MATERIAL FOR THIS EXERCISE:

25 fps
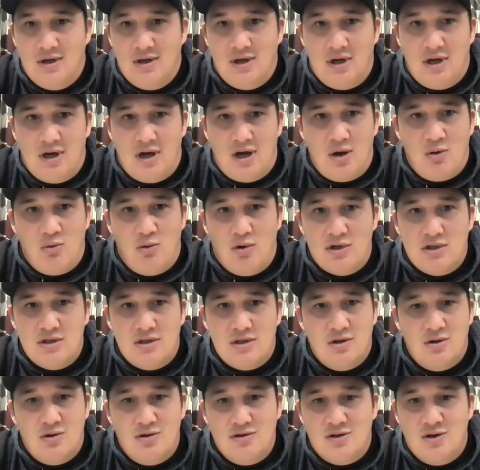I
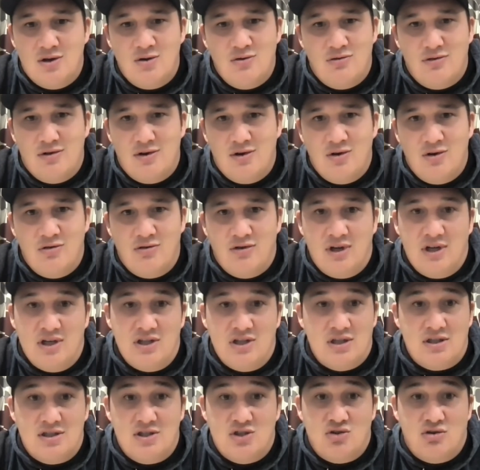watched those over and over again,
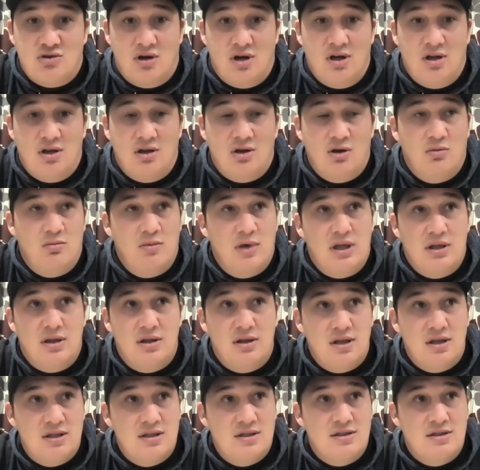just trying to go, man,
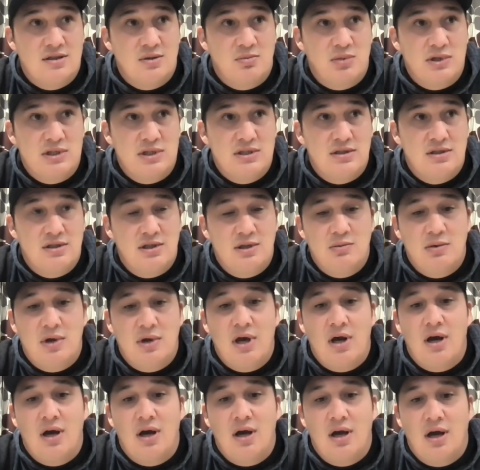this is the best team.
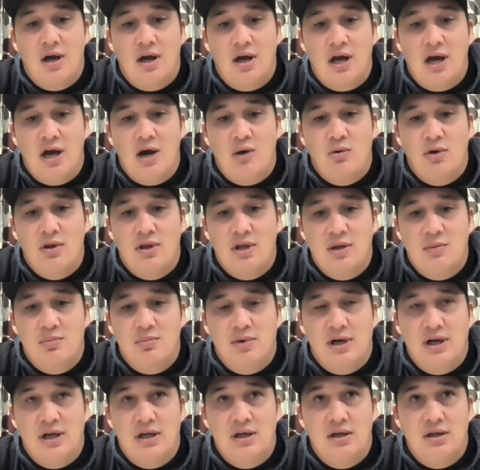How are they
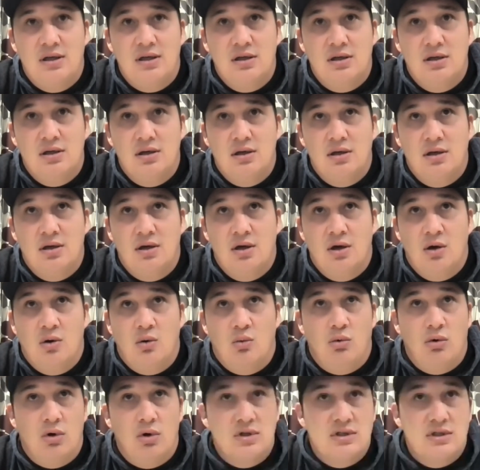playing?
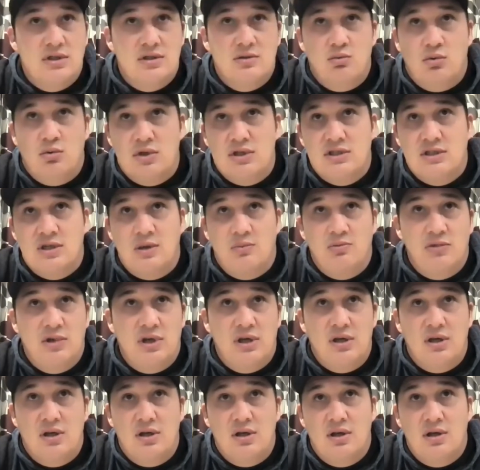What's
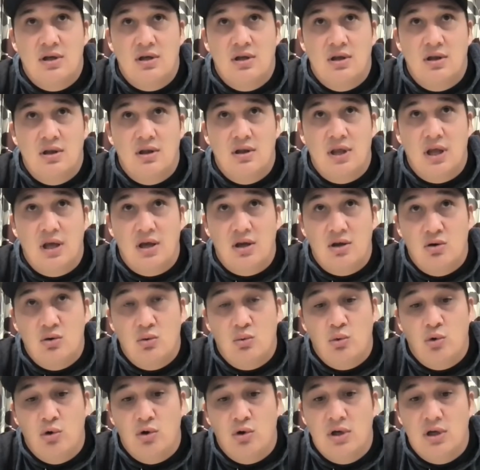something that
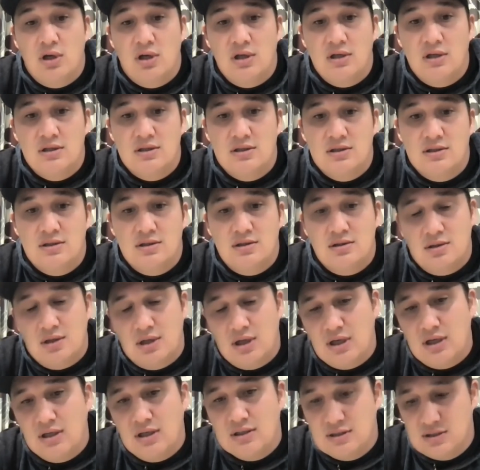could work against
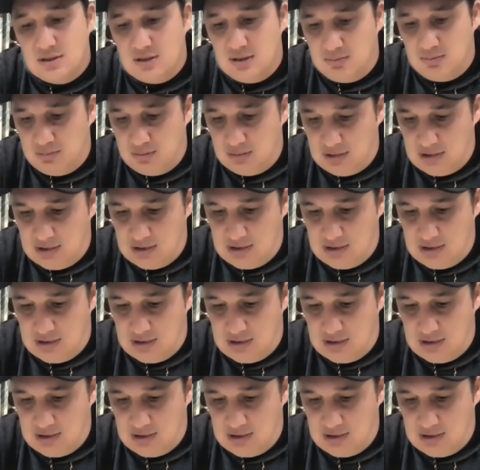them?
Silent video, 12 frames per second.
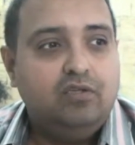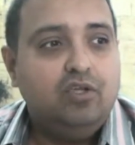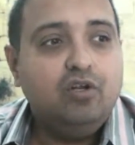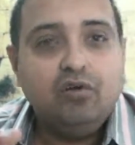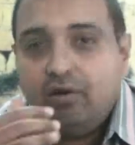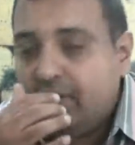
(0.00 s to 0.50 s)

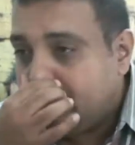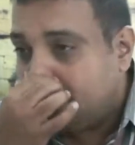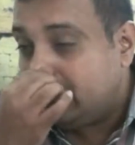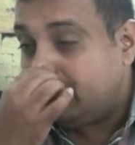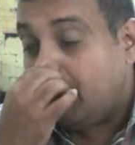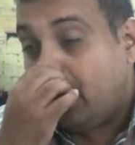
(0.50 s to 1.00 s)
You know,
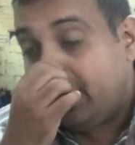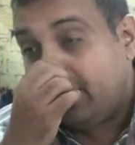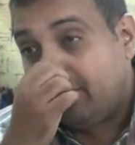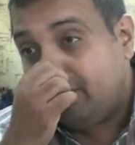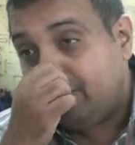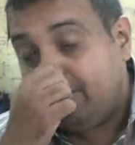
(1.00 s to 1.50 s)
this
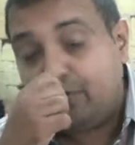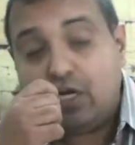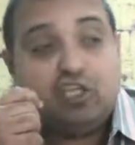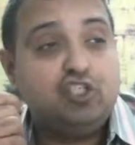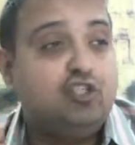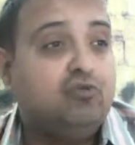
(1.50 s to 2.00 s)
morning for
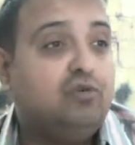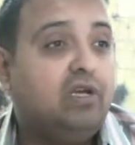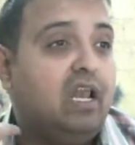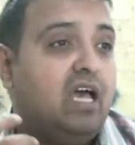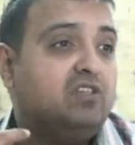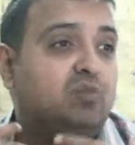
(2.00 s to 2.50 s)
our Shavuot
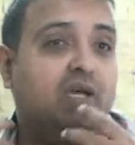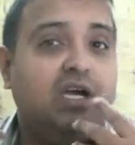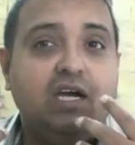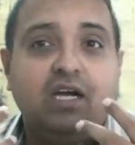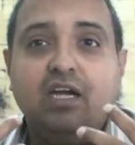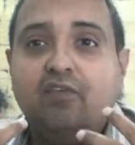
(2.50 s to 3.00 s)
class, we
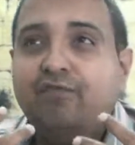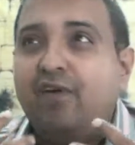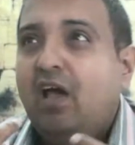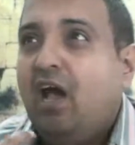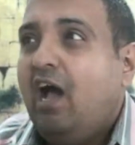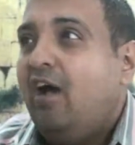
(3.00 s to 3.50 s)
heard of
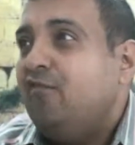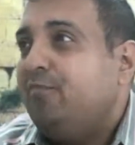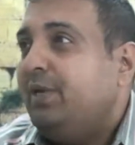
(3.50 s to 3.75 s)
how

TASK OBJECTIVE: Omit the pictures and print the listing exactly.

WORKED SOLUTION:
25 fps
I
watched those over and over again,
just trying to go, man,
this is the best team.
How are they
playing?
What's
something that
could work against
them?
Silent video, 12 frames per second.
(0.00 s to 0.50 s)

(0.50 s to 1.00 s)
You know,
(1.00 s to 1.50 s)
this
(1.50 s to 2.00 s)
morning for
(2.00 s to 2.50 s)
our Shavuot
(2.50 s to 3.00 s)
class, we
(3.00 s to 3.50 s)
heard of
(3.50 s to 3.75 s)
how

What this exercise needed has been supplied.